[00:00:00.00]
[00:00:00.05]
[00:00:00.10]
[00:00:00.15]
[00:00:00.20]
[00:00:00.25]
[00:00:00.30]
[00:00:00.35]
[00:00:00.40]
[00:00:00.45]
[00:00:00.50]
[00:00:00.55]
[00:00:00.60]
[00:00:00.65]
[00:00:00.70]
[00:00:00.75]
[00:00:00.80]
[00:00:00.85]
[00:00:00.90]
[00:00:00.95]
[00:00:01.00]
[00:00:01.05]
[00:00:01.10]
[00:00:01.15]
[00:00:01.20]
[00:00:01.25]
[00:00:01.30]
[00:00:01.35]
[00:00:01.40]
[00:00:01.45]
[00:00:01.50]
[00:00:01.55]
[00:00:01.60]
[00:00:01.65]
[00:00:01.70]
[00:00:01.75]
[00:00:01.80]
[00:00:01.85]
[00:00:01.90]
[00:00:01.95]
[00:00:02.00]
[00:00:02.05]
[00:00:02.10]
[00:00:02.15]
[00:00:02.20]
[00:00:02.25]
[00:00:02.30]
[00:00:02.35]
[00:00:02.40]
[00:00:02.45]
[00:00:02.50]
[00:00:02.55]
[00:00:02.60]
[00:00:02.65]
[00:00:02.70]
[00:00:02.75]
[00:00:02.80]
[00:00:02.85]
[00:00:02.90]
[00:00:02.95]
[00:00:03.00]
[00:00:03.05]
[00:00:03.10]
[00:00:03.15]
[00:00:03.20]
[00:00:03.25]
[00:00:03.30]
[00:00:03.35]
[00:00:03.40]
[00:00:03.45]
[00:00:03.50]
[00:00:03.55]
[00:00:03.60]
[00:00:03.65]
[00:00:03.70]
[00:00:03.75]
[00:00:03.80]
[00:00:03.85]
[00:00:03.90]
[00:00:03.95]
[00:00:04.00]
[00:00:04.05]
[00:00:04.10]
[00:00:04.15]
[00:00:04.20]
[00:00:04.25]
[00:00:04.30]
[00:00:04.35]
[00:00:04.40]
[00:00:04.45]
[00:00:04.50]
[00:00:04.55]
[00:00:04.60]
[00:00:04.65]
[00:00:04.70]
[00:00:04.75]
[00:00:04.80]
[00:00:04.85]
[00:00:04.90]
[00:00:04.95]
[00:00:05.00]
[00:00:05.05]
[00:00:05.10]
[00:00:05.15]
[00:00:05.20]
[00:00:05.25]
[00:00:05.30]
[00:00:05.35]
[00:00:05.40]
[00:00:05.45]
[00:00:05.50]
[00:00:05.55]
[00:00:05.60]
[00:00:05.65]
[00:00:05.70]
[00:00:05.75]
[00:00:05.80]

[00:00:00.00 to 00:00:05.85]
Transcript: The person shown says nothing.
########################################
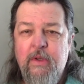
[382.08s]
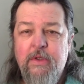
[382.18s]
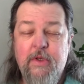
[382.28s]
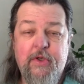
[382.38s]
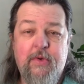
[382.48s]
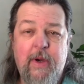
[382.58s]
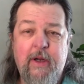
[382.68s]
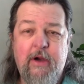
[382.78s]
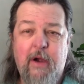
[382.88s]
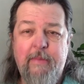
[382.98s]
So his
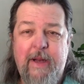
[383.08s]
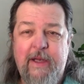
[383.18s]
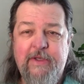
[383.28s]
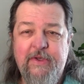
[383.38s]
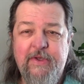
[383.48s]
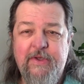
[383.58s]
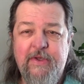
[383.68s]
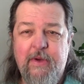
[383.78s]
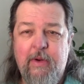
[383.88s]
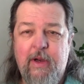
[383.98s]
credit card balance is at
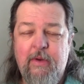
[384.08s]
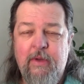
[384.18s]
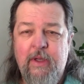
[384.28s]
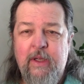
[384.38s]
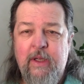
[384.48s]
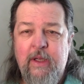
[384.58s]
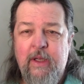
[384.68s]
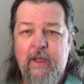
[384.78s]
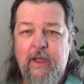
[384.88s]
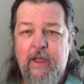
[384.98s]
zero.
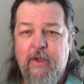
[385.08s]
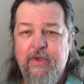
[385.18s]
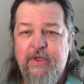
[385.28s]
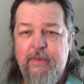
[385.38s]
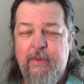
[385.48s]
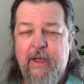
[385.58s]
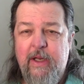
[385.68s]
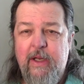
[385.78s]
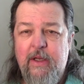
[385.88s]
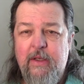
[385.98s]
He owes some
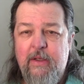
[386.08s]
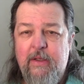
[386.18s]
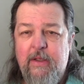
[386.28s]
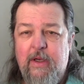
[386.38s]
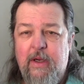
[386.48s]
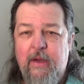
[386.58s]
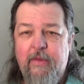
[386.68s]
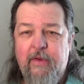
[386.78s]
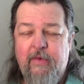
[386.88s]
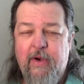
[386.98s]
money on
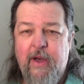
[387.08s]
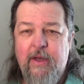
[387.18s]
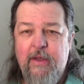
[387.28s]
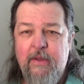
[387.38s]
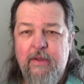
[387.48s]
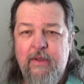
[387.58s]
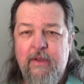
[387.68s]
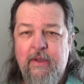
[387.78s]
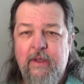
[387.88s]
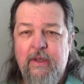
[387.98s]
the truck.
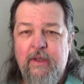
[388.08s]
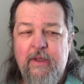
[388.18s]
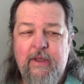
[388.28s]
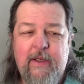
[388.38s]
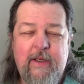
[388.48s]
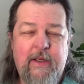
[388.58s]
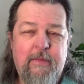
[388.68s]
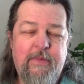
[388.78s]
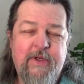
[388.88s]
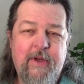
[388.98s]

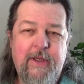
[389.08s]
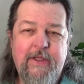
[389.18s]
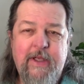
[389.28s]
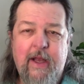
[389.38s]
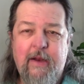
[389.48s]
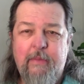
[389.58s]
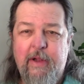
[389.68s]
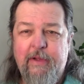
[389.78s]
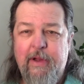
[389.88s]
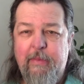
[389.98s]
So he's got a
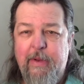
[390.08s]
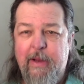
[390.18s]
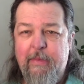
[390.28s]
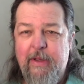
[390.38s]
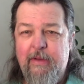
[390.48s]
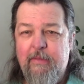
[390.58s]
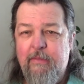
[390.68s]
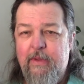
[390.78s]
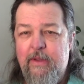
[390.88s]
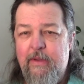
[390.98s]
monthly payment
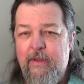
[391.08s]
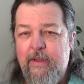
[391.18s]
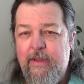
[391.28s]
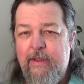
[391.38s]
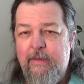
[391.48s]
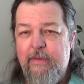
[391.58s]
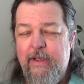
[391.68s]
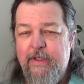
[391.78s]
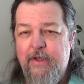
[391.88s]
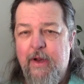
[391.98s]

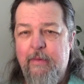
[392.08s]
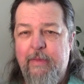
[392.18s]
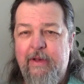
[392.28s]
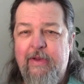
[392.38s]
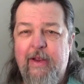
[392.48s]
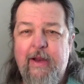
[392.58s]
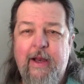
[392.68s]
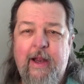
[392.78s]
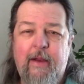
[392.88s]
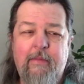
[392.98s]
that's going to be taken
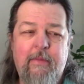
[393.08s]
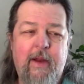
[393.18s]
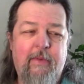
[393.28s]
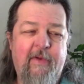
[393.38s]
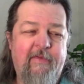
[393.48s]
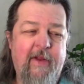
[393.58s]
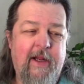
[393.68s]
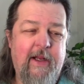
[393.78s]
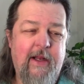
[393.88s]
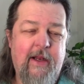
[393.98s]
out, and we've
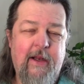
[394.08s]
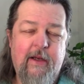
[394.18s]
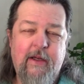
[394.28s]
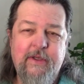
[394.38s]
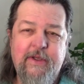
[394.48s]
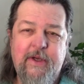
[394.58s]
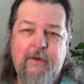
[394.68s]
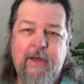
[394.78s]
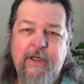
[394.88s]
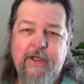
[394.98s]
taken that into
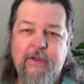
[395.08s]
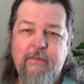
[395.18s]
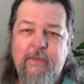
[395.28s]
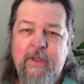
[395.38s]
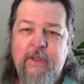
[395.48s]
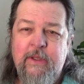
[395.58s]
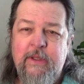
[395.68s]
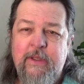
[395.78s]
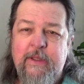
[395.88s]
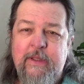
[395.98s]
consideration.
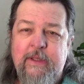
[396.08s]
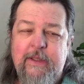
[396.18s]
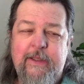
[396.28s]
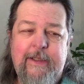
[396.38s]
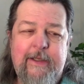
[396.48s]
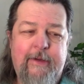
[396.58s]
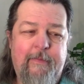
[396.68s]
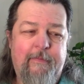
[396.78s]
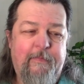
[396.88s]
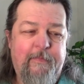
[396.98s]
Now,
########################################
* Aim of the exercise
In the listing above, find the line with "[00:00:00.75]" and the line with "Transcript: The person shown says nothing."; output exactly those lines and all lines between them.

* Solution to the exercise
[00:00:00.75]
[00:00:00.80]
[00:00:00.85]
[00:00:00.90]
[00:00:00.95]
[00:00:01.00]
[00:00:01.05]
[00:00:01.10]
[00:00:01.15]
[00:00:01.20]
[00:00:01.25]
[00:00:01.30]
[00:00:01.35]
[00:00:01.40]
[00:00:01.45]
[00:00:01.50]
[00:00:01.55]
[00:00:01.60]
[00:00:01.65]
[00:00:01.70]
[00:00:01.75]
[00:00:01.80]
[00:00:01.85]
[00:00:01.90]
[00:00:01.95]
[00:00:02.00]
[00:00:02.05]
[00:00:02.10]
[00:00:02.15]
[00:00:02.20]
[00:00:02.25]
[00:00:02.30]
[00:00:02.35]
[00:00:02.40]
[00:00:02.45]
[00:00:02.50]
[00:00:02.55]
[00:00:02.60]
[00:00:02.65]
[00:00:02.70]
[00:00:02.75]
[00:00:02.80]
[00:00:02.85]
[00:00:02.90]
[00:00:02.95]
[00:00:03.00]
[00:00:03.05]
[00:00:03.10]
[00:00:03.15]
[00:00:03.20]
[00:00:03.25]
[00:00:03.30]
[00:00:03.35]
[00:00:03.40]
[00:00:03.45]
[00:00:03.50]
[00:00:03.55]
[00:00:03.60]
[00:00:03.65]
[00:00:03.70]
[00:00:03.75]
[00:00:03.80]
[00:00:03.85]
[00:00:03.90]
[00:00:03.95]
[00:00:04.00]
[00:00:04.05]
[00:00:04.10]
[00:00:04.15]
[00:00:04.20]
[00:00:04.25]
[00:00:04.30]
[00:00:04.35]
[00:00:04.40]
[00:00:04.45]
[00:00:04.50]
[00:00:04.55]
[00:00:04.60]
[00:00:04.65]
[00:00:04.70]
[00:00:04.75]
[00:00:04.80]
[00:00:04.85]
[00:00:04.90]
[00:00:04.95]
[00:00:05.00]
[00:00:05.05]
[00:00:05.10]
[00:00:05.15]
[00:00:05.20]
[00:00:05.25]
[00:00:05.30]
[00:00:05.35]
[00:00:05.40]
[00:00:05.45]
[00:00:05.50]
[00:00:05.55]
[00:00:05.60]
[00:00:05.65]
[00:00:05.70]
[00:00:05.75]
[00:00:05.80]

[00:00:00.00 to 00:00:05.85]
Transcript: The person shown says nothing.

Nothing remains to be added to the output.